▶ **Goal of the exercise**: For the data below, report the number of lines that contain the string "frames" and nothing else.

▶ **Entries supplied**:
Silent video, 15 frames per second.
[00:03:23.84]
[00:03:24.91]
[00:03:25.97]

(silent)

--

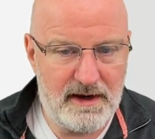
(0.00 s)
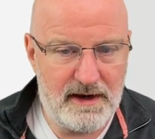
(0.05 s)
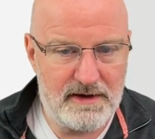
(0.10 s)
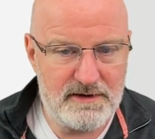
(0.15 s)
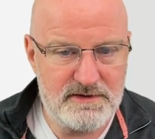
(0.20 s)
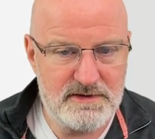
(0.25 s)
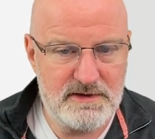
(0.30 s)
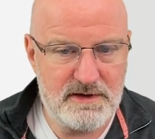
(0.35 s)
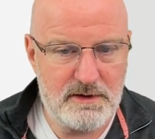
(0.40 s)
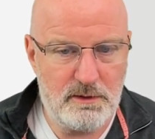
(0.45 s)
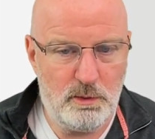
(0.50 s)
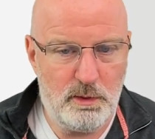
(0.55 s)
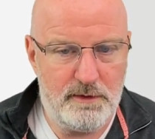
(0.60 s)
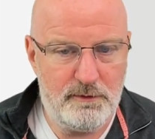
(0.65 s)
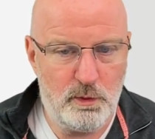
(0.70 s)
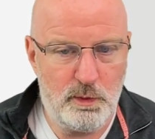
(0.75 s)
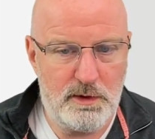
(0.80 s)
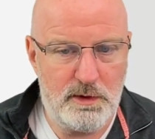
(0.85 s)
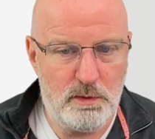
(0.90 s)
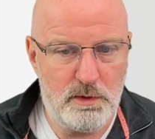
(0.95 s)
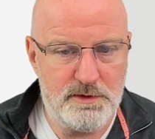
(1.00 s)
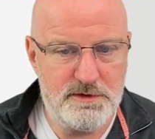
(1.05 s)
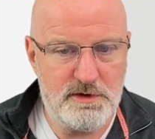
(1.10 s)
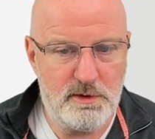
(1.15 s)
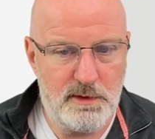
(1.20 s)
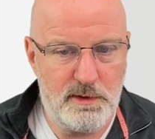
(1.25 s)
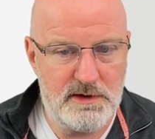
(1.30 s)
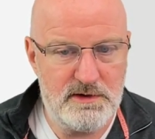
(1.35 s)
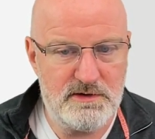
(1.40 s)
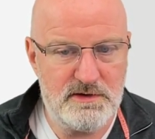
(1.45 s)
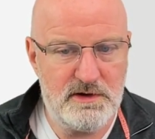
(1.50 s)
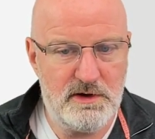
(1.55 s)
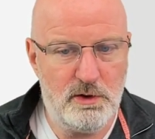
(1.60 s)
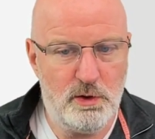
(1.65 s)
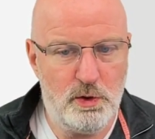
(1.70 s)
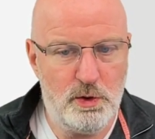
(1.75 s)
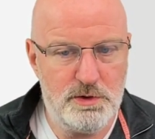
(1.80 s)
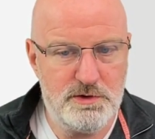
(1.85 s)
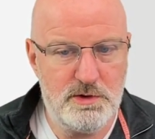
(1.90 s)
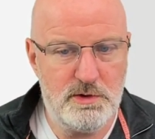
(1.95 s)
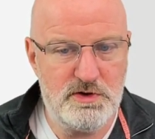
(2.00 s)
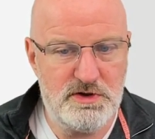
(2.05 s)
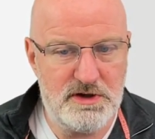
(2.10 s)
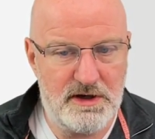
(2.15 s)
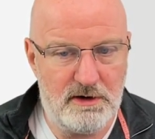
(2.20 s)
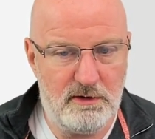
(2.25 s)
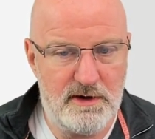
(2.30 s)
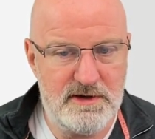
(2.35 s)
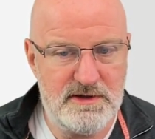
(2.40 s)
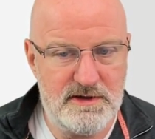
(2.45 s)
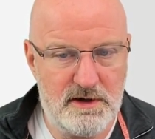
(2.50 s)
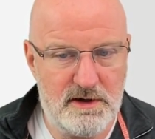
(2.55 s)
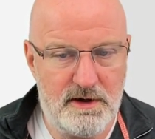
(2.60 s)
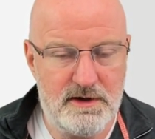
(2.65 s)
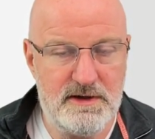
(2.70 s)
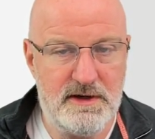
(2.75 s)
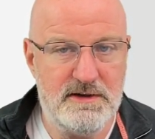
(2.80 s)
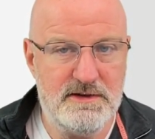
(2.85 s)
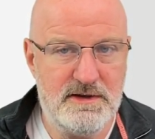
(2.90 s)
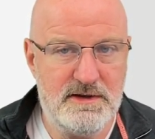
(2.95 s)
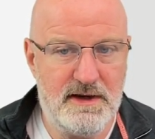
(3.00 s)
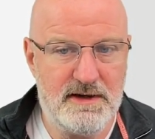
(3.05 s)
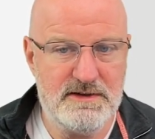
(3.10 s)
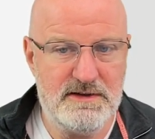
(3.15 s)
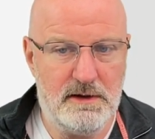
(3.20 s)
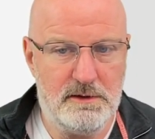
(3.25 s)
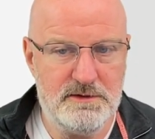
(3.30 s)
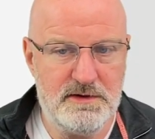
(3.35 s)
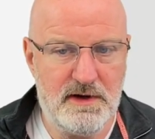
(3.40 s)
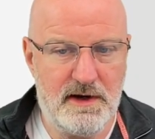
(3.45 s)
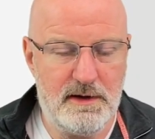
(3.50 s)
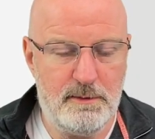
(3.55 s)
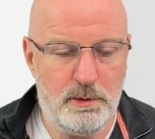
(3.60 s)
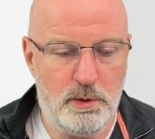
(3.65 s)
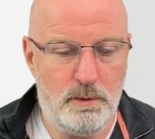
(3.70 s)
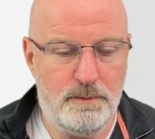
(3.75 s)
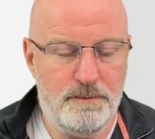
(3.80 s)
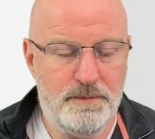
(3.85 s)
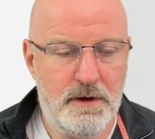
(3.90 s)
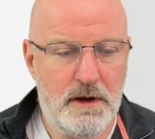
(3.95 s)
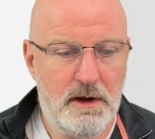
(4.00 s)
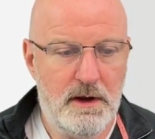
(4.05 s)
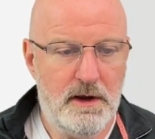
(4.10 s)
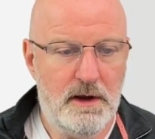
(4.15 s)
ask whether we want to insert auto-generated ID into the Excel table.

...

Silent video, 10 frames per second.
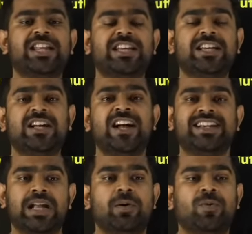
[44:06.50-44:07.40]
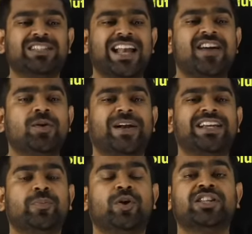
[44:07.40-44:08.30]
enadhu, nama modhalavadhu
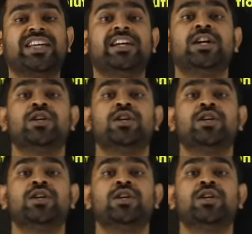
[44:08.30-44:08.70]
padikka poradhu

▶ **Written answer**: 2